A dataset contains representative samples of the type of content you want to classify, labeled with the category labels you want your custom model to use. The dataset serves as the input for training a model.
The main steps for building a dataset are:
- Create a dataset and specify whether to allow multiple labels on each item.
- Import data items into the dataset.
- Label the items.
When you import items with already-assigned labels, steps 2 and 3 are combined.
Creating a dataset
The first step in creating a custom model is to create an empty dataset that will eventually hold the training data for the model. When you create a dataset, you specify the type of classification you want your custom model to perform:
- MULTICLASS assigns a single label to each classified image
- MULTILABEL allows an image to be assigned multiple labels
As of the v1 version of the AutoML API this request returns the ID of a long-running operation.
After the long-running operation completes you can import images into it. The newly created dataset doesn't contain any data until you import images into it.
Save the dataset ID of the new dataset (from the response) for use with other operations, such as importing images into your dataset and training a model.
Web UI
Open the Vision Dashboard.
You can also access this page from the console via the left navigation menu item Artificial Intelligence > Vision. This will take you to the integrated Vision dashboard. Select the AutoML Vision card.
Select Datasets from the left navigation menu.
Select the New Dataset button at the top, update the dataset name (optional), and select
single-label or multi-label classification based on the data you have.After specifying the classification type, select Create Dataset.

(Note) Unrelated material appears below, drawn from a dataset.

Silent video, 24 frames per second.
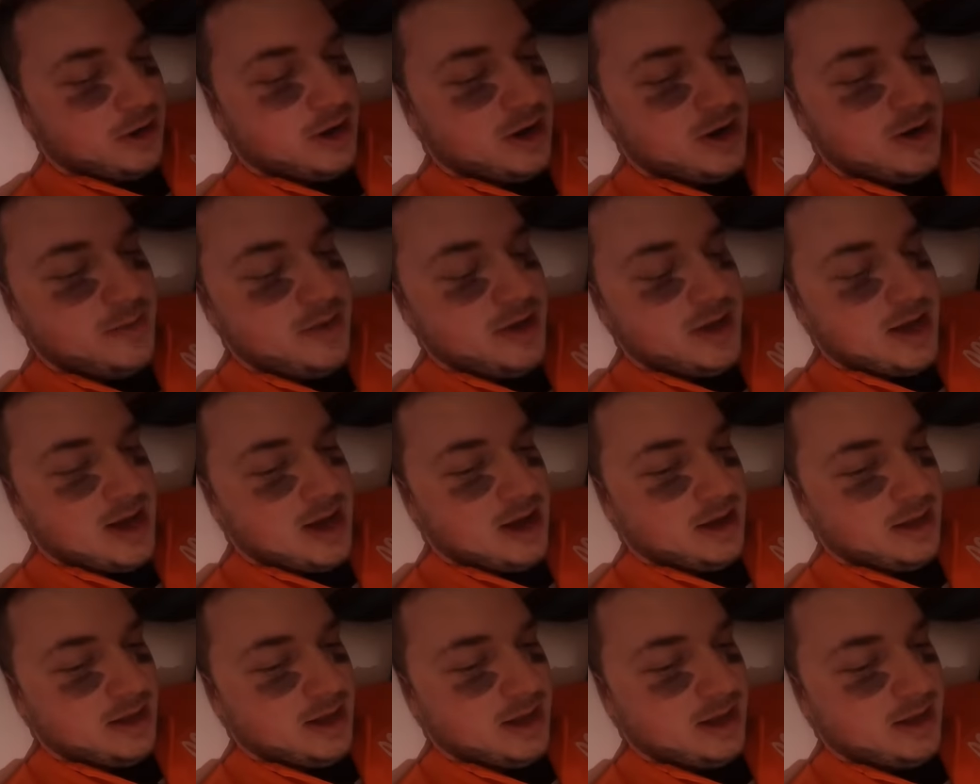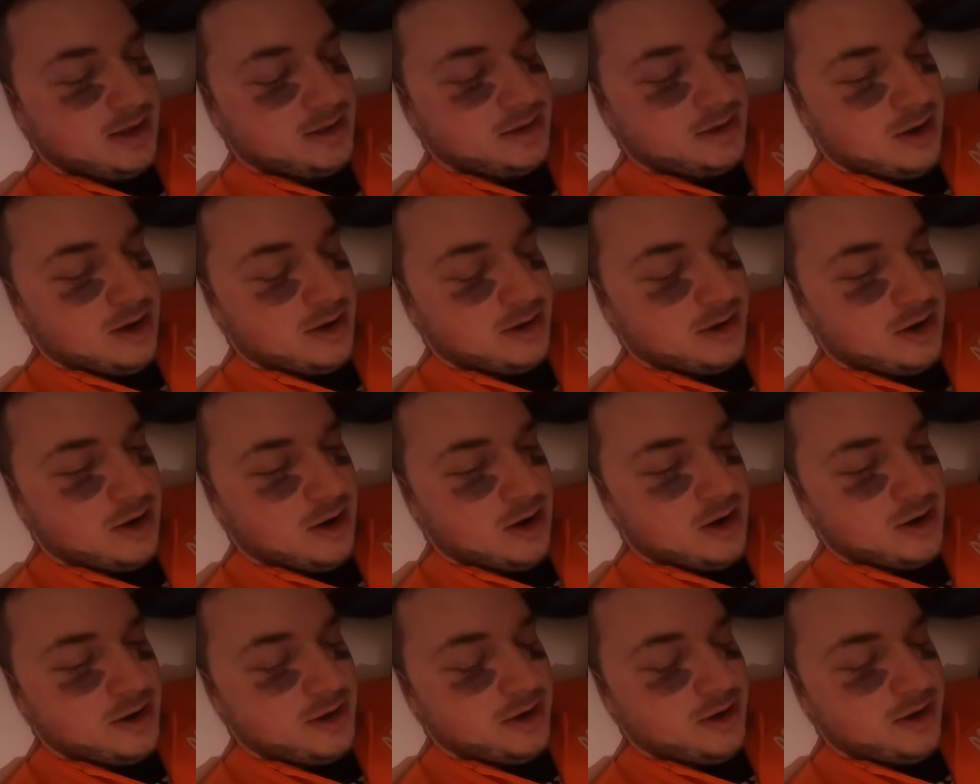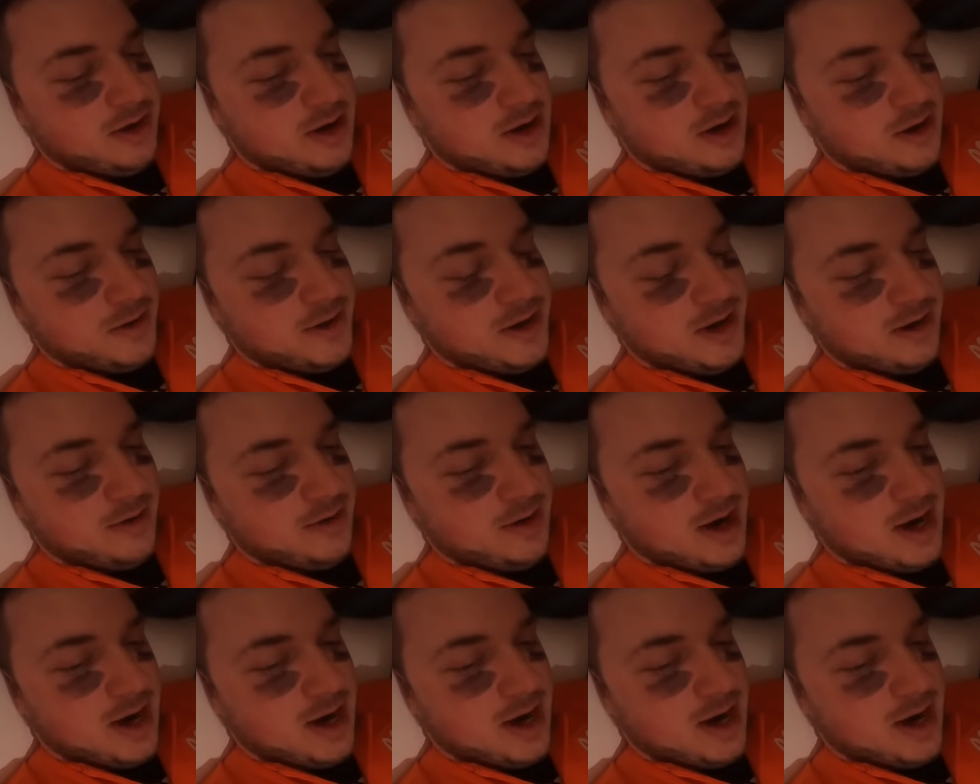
you're gonna be uh, like on guard duty all night,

On the Create Dataset page you can choose a CSV file from Google Cloud Storage, or local image files to import into the dataset.
Select Continue to begin image import into your dataset. While import occurs the dataset will show a status of Running: Importing images.
You receive an email when import has finished.
REST
The following example creates a dataset that supports one label per item (see MULTICLASS).
The newly created dataset doesn't contain any data until you import items into it.
Save the "name"
of the new dataset (from the response) for use with other
operations, such as importing items into your dataset and training a model.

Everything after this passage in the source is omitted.